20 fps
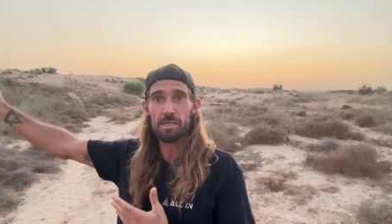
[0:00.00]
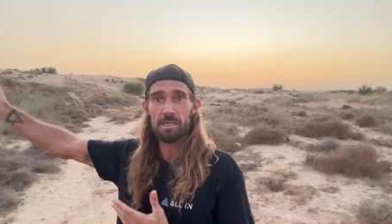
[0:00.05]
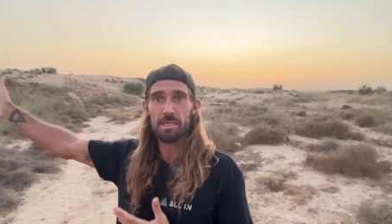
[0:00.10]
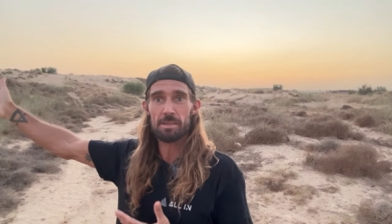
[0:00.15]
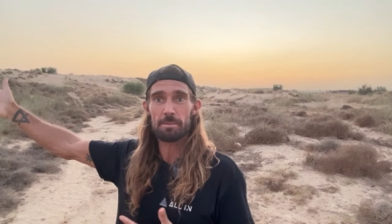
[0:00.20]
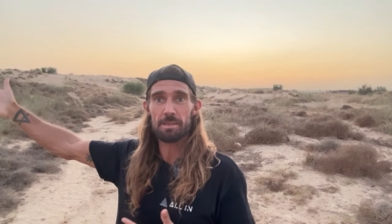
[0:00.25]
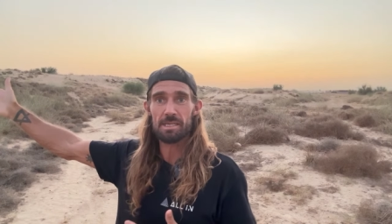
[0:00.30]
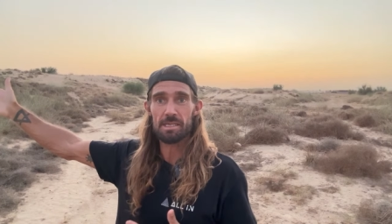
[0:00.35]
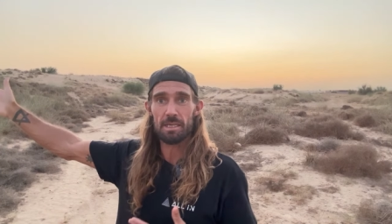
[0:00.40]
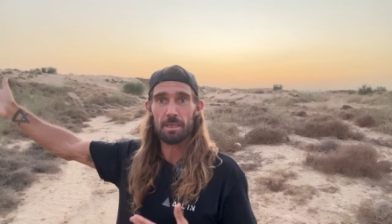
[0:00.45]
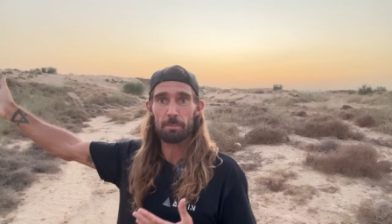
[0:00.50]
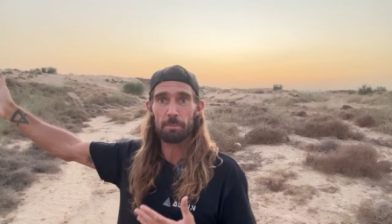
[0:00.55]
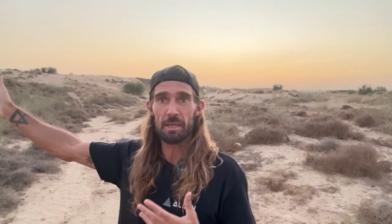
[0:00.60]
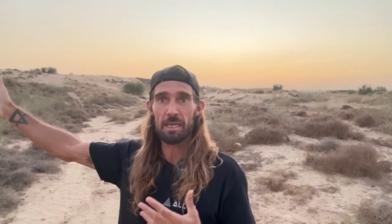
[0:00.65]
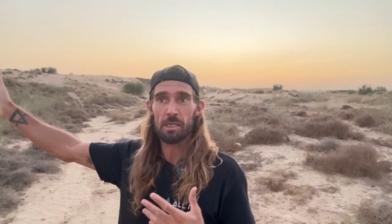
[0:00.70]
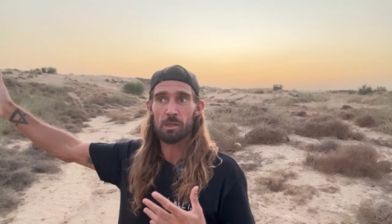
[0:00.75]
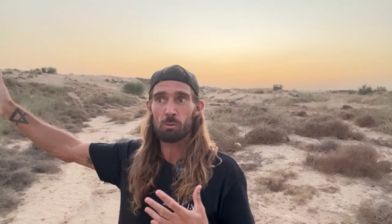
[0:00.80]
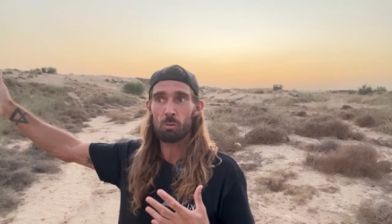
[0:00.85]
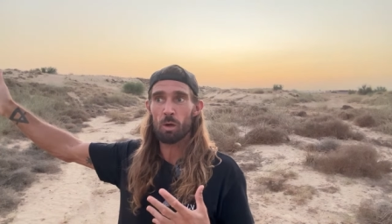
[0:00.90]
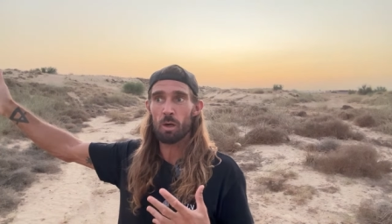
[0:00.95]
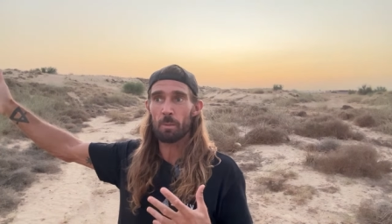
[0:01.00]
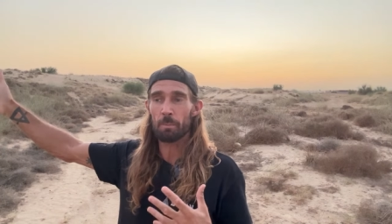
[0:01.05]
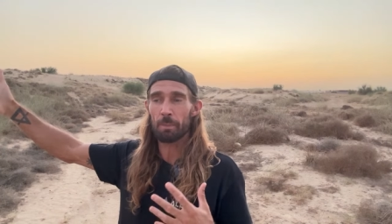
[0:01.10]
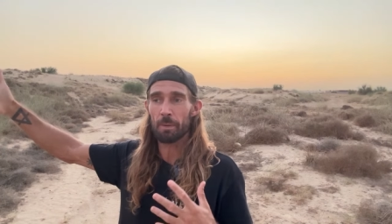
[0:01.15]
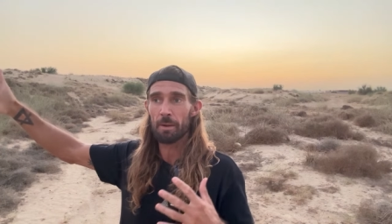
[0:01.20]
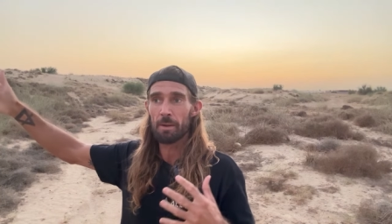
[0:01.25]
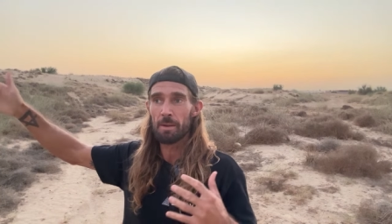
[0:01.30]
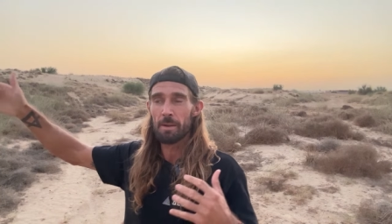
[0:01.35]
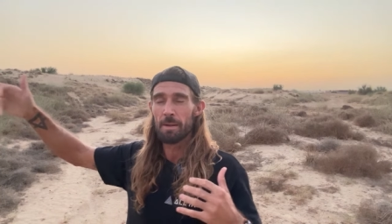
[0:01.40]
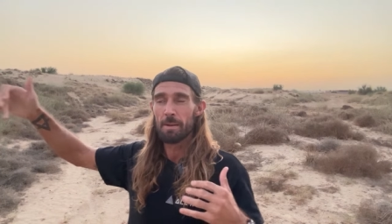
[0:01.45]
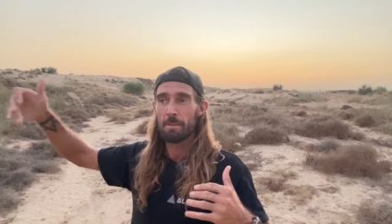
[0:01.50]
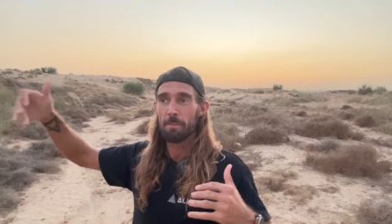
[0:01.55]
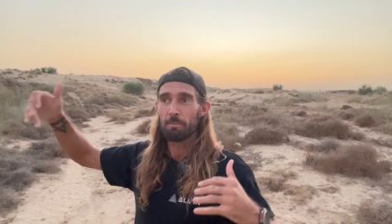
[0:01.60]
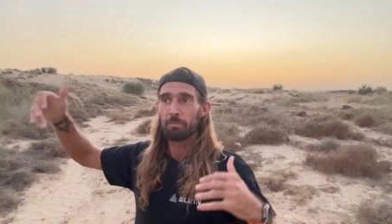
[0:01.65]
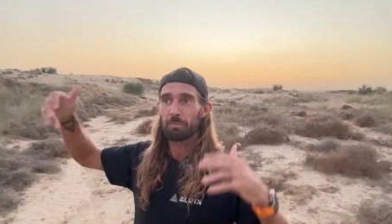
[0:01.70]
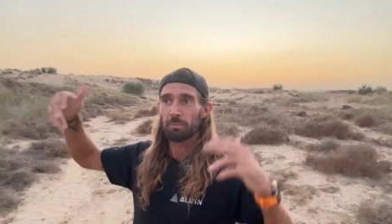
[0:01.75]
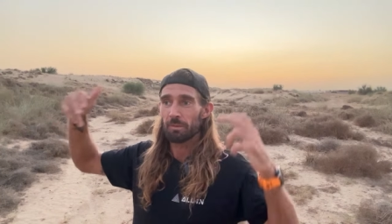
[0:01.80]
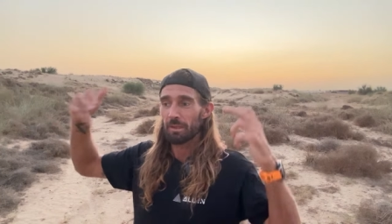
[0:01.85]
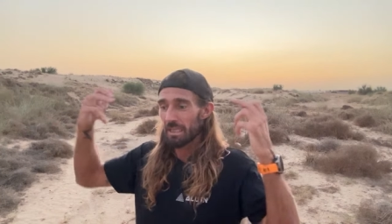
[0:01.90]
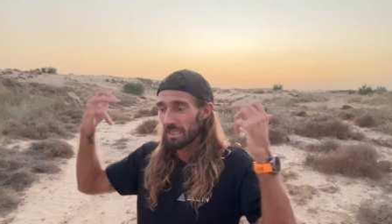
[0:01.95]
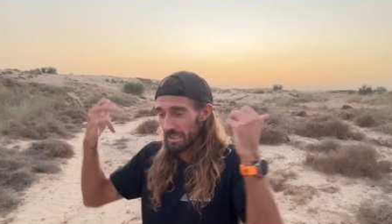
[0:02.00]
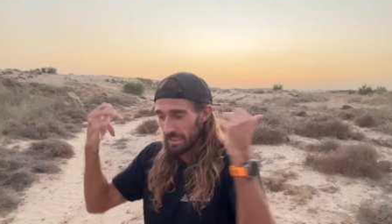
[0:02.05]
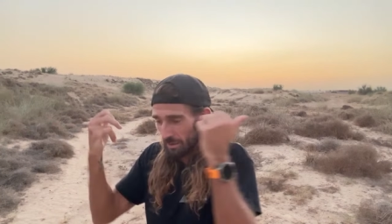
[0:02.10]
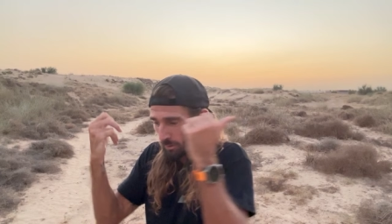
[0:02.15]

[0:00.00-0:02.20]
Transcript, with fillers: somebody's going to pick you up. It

> [GOAL OF THE EXERCISE]
Transcribe the records verbatim and omit the images.

> [SOLUTION TO THIS TASK]
20 fps
[0:00.00]
[0:00.05]
[0:00.10]
[0:00.15]
[0:00.20]
[0:00.25]
[0:00.30]
[0:00.35]
[0:00.40]
[0:00.45]
[0:00.50]
[0:00.55]
[0:00.60]
[0:00.65]
[0:00.70]
[0:00.75]
[0:00.80]
[0:00.85]
[0:00.90]
[0:00.95]
[0:01.00]
[0:01.05]
[0:01.10]
[0:01.15]
[0:01.20]
[0:01.25]
[0:01.30]
[0:01.35]
[0:01.40]
[0:01.45]
[0:01.50]
[0:01.55]
[0:01.60]
[0:01.65]
[0:01.70]
[0:01.75]
[0:01.80]
[0:01.85]
[0:01.90]
[0:01.95]
[0:02.00]
[0:02.05]
[0:02.10]
[0:02.15]

[0:00.00-0:02.20]
Transcript, with fillers: somebody's going to pick you up. It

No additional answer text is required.